People have been using silver to kill bacteria for thousands of years, but only in a direct way. In this latest effort, the researchers found that because silver ions poke holes in bacterial membranes and make their way inside, those that die serve as a sort of bank, holding onto silver reserves. But as time passes and the dead bacteria decay, the silver inside of them escapes into the environment around them, and if that environment has other bacteria in it, they are killed as well.
The team found this out by placing bacteria specimens in a solution containing bits of silver, then after the bacteria died, they pulled them from the solution and examined them under an electron microscope—they were able to see the bits of silver speckling the insides of an individual bacterium. Next, they put some dead individuals into a clean solution seeded with fresh bacteria and found that silver inside of it was released into the solution killing 99.99 percent of the bacteria—the team calls it the zombie effect.

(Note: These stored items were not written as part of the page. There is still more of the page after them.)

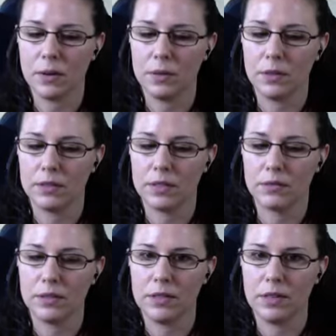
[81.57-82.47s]
a
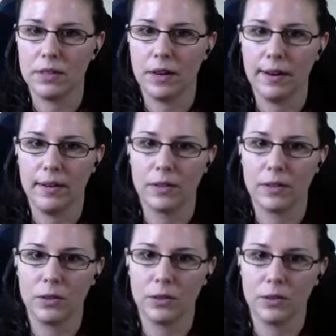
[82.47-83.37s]
relatively
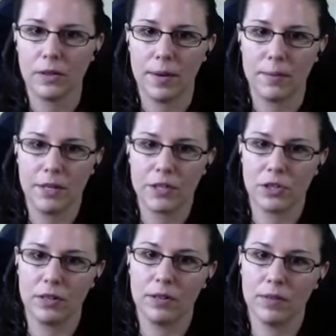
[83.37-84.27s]
non-hierarchical
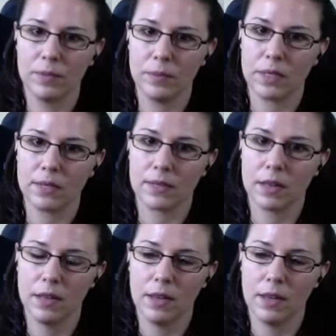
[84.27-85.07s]
collaboration, because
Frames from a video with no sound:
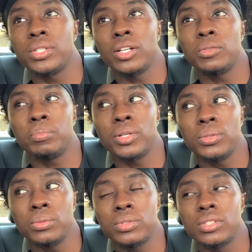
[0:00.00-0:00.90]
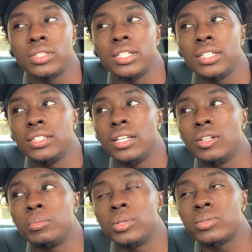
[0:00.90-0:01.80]
They don't post. They
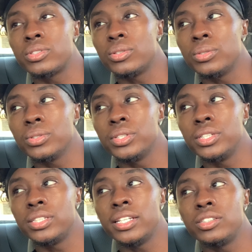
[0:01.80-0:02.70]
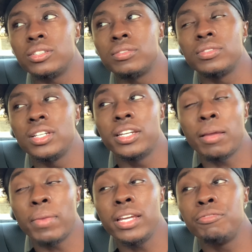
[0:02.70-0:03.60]
don't post stories. They just they
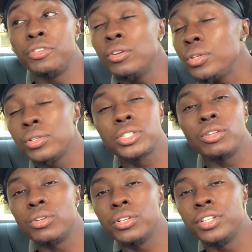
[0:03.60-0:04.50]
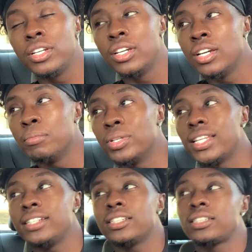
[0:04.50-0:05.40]
may view your story, but
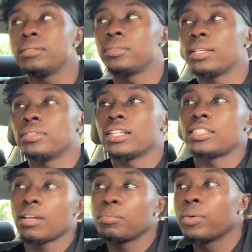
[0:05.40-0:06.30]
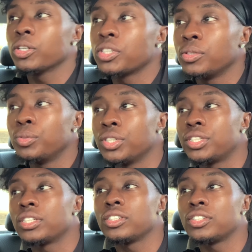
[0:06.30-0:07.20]
they just the, the, the type of person who
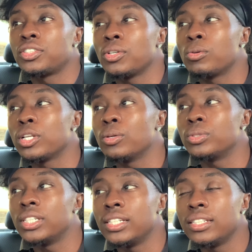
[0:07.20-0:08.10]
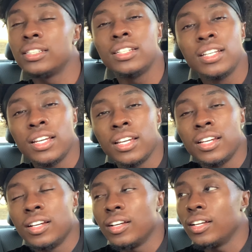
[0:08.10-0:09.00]
just just so closed in
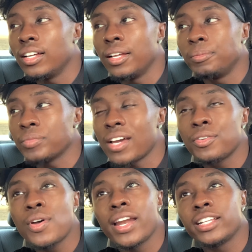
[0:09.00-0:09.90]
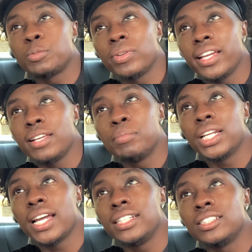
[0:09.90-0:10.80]
uh, I don't know how to explain it, but
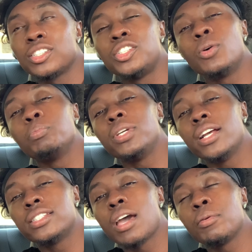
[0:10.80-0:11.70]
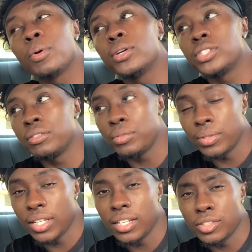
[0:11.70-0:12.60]
like, just don't be that type of person if you
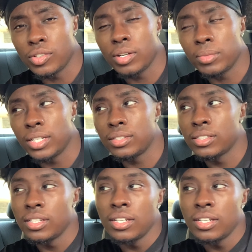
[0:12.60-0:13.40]
want to get Instagram likes.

After their discovery they initiated several tests to determine the killing power of the solution polluted with the dead bacteria—they found that an initial low concentration was not enough to kill all of a third batch of bacteria, which indicated that the bacteria that had been killed by the remains of the first batch of bacteria, had soaked up by the silver—it was only after they decayed that the third batch was killed—thus it appears that the killing ability of the solution could conceivably carry on indefinitely as those that die, slowly release the silver inside them.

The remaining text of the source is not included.